Shelley Berkley, CEO and senior provost at Touro University Nevada, said advanced technologies can complement cadaver dissection but can’t take its place. The university gave a conservative estimate of $250,000 as the annual cost of operating the lab.
“As long as I’m at Touro, we will continue to have cadavers,” said Berkley, an attorney and former Nevada congresswoman.
“As technology becomes more sophisticated and more available, we’ll of course incorporate that technology into our training. But in the end, there’s nothing like hands-on getting into the body and seeing how it really looks,” she said. “And at this moment in time, as sophisticated as the technology has become,I still don’t think it’s a substitute for the body.”
White rose ceremony
Touro obtains its cadavers from the University of North Texas.
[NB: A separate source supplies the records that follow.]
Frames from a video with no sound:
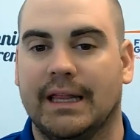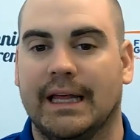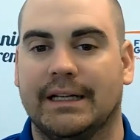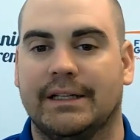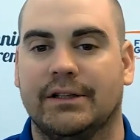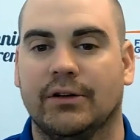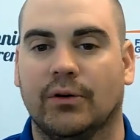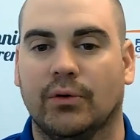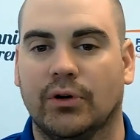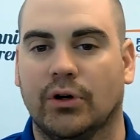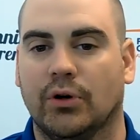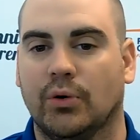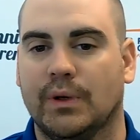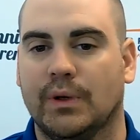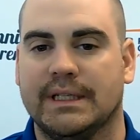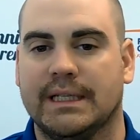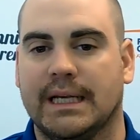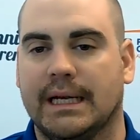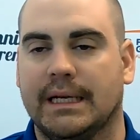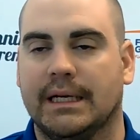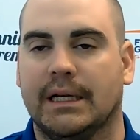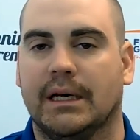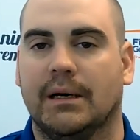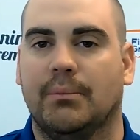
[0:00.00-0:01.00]
that don't always
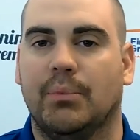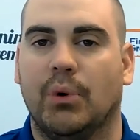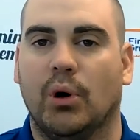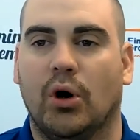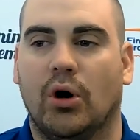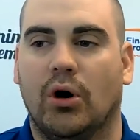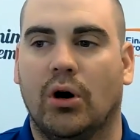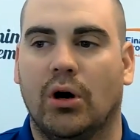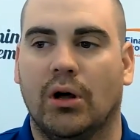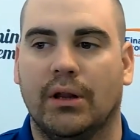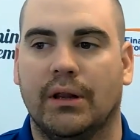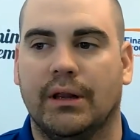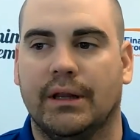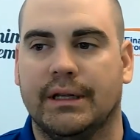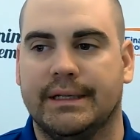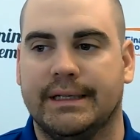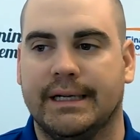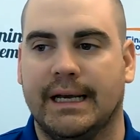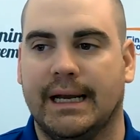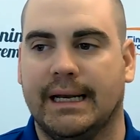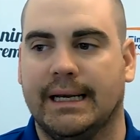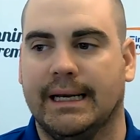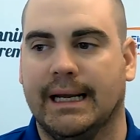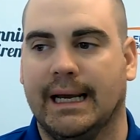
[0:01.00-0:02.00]
end up on the
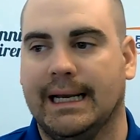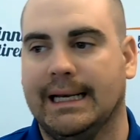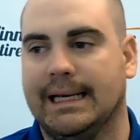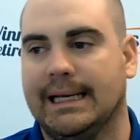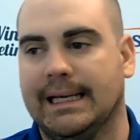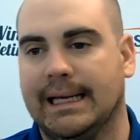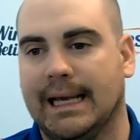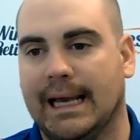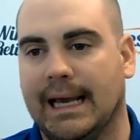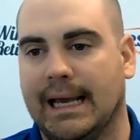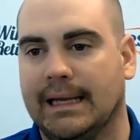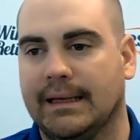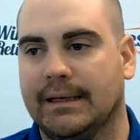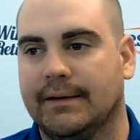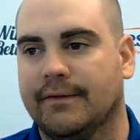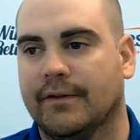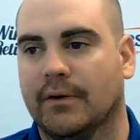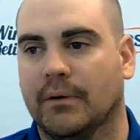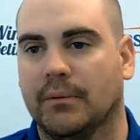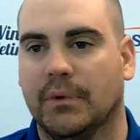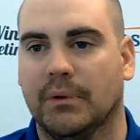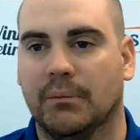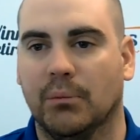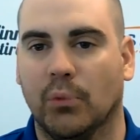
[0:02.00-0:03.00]
1098
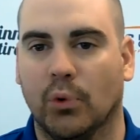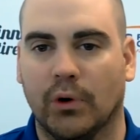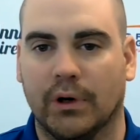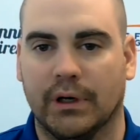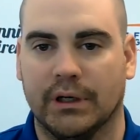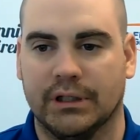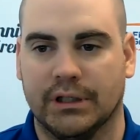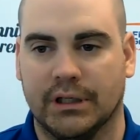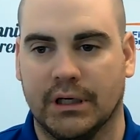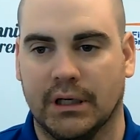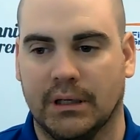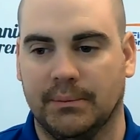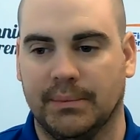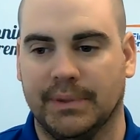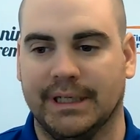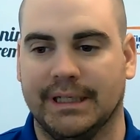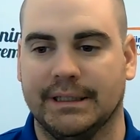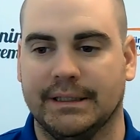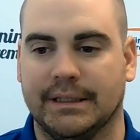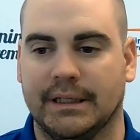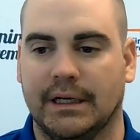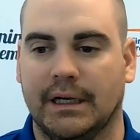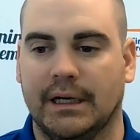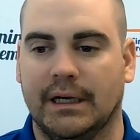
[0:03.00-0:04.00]
from the mortgage
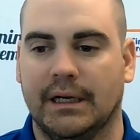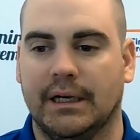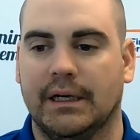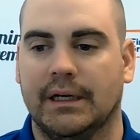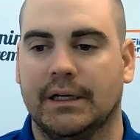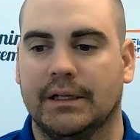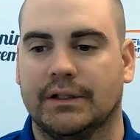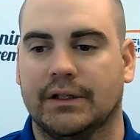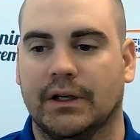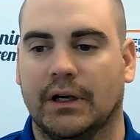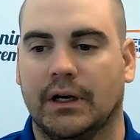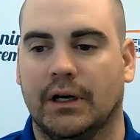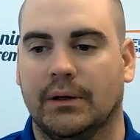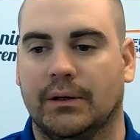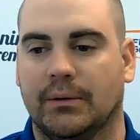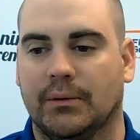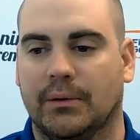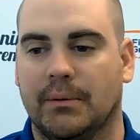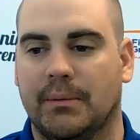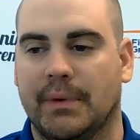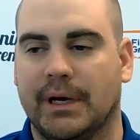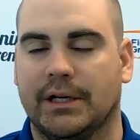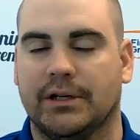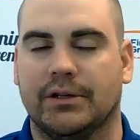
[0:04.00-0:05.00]
companies. So you
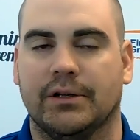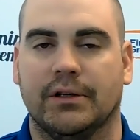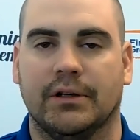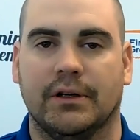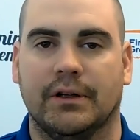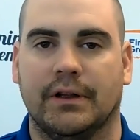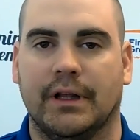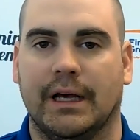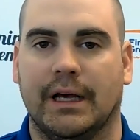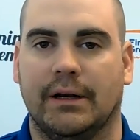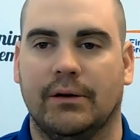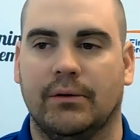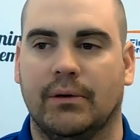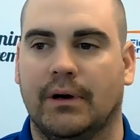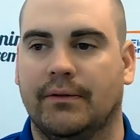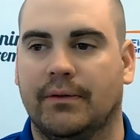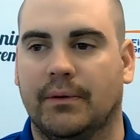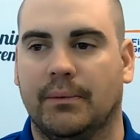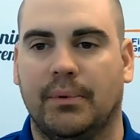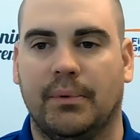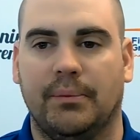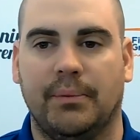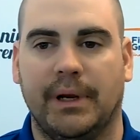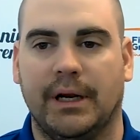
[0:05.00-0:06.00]
want to make sure that
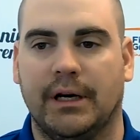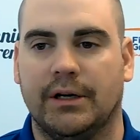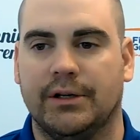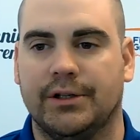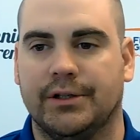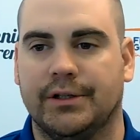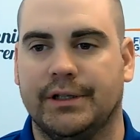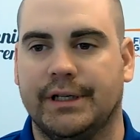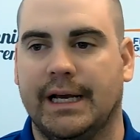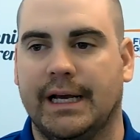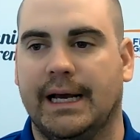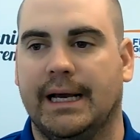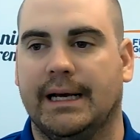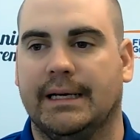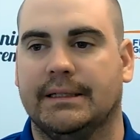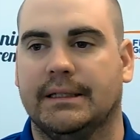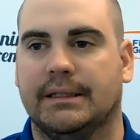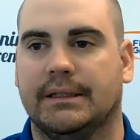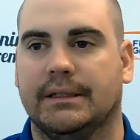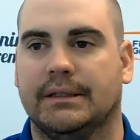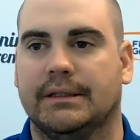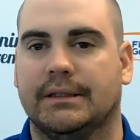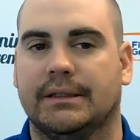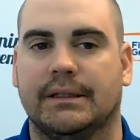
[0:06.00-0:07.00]
whoever prepares your
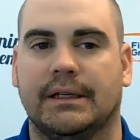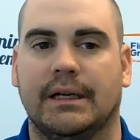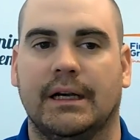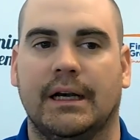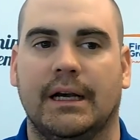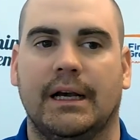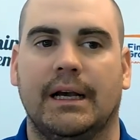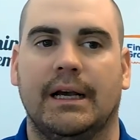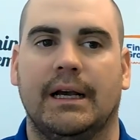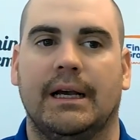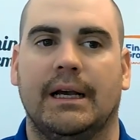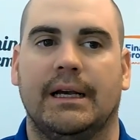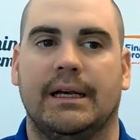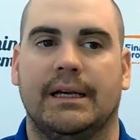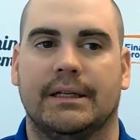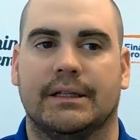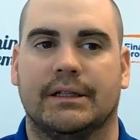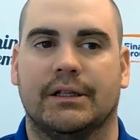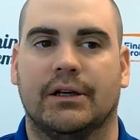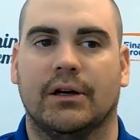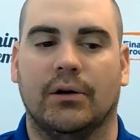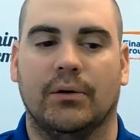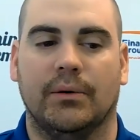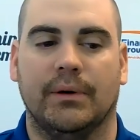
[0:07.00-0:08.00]
taxes
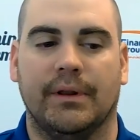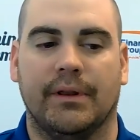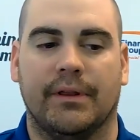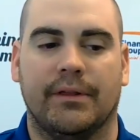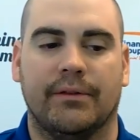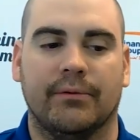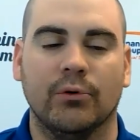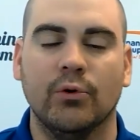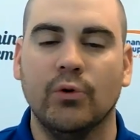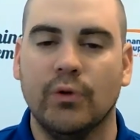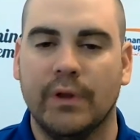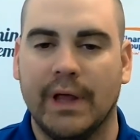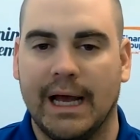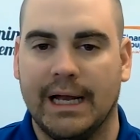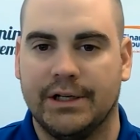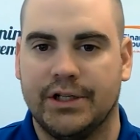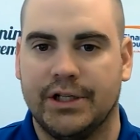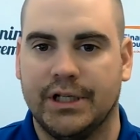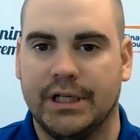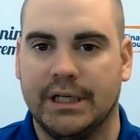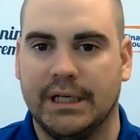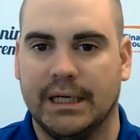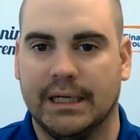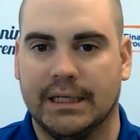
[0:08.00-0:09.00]
is going through that
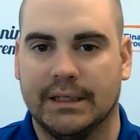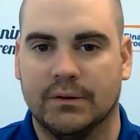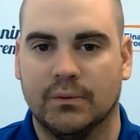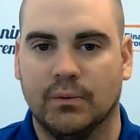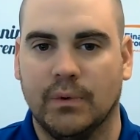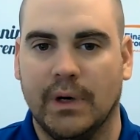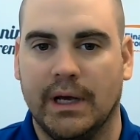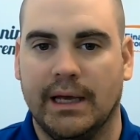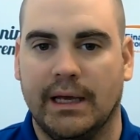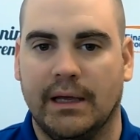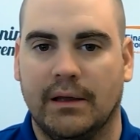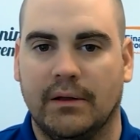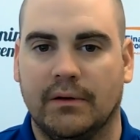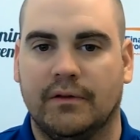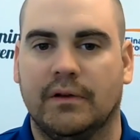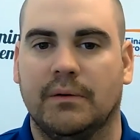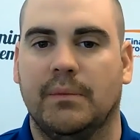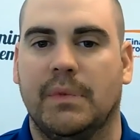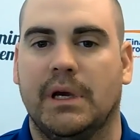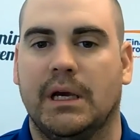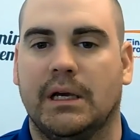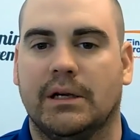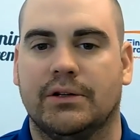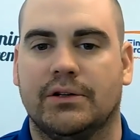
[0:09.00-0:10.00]
sheet as well, to
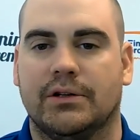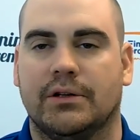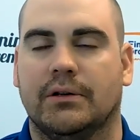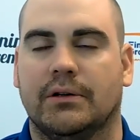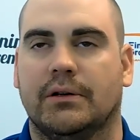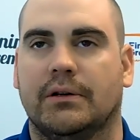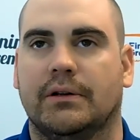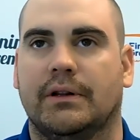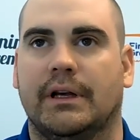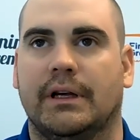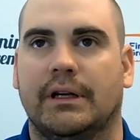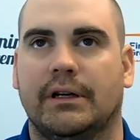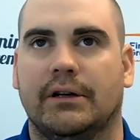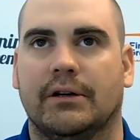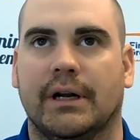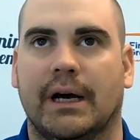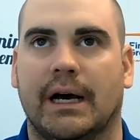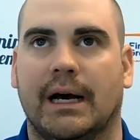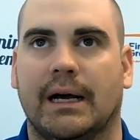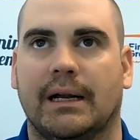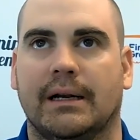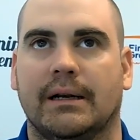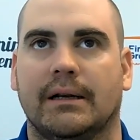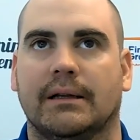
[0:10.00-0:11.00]
make sure that you're
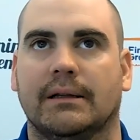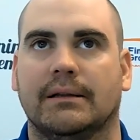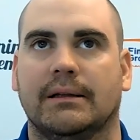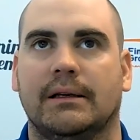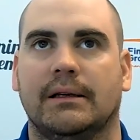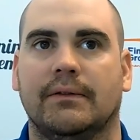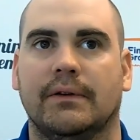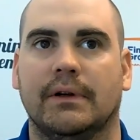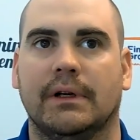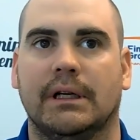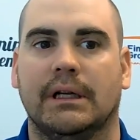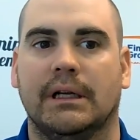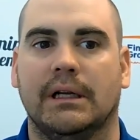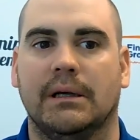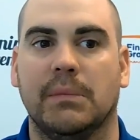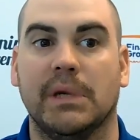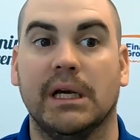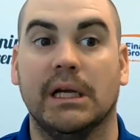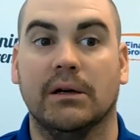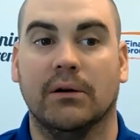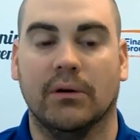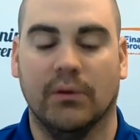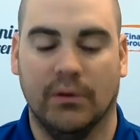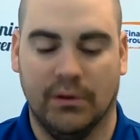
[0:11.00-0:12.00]
not leaving any
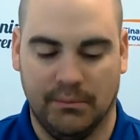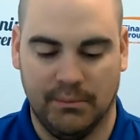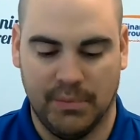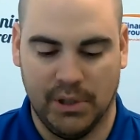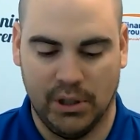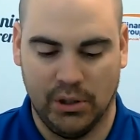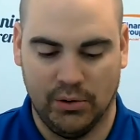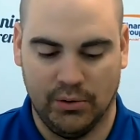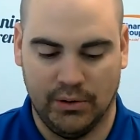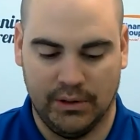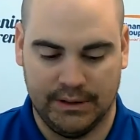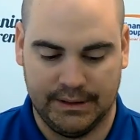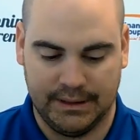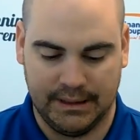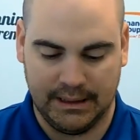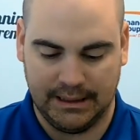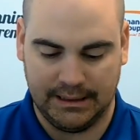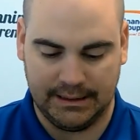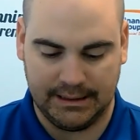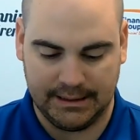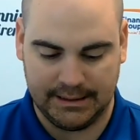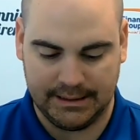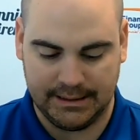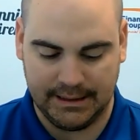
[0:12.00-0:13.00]
meat on the bone, as I
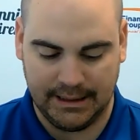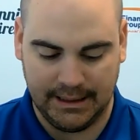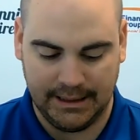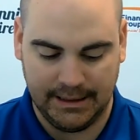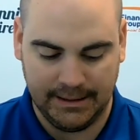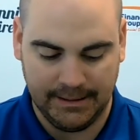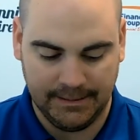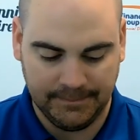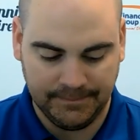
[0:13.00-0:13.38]
like to say.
Bodies used as cadavers may have been donated by individuals for scientific purposes or may have been unclaimed. Touro does not itself accept body donations.
Touro, a Jewish university, will not provide to its students for dissection bodies with offensive tattoos, such as those with anti-Jewish slurs or symbols, said Jeremy Day, the lab’s manager.
The university instills in its students a respect for the bodies, emphasizing that they are the students’ first patients, both students and faculty said.
At the end of the school year, Touro faculty and students hold a white rose donor appreciation ceremony described as a solemn and sometimes emotional affair. The bodies are then cremated and the ashes returned to the University of North Texas, which in turn provides the remains to donors’ families.
The students are “very appreciative of that first patient and the knowledge they acquire,” Berkley said. “And consequently, when we do the white rose ceremony at the end of the year, our students are essentially thanking their first patients for the knowledge that they’ve acquired.”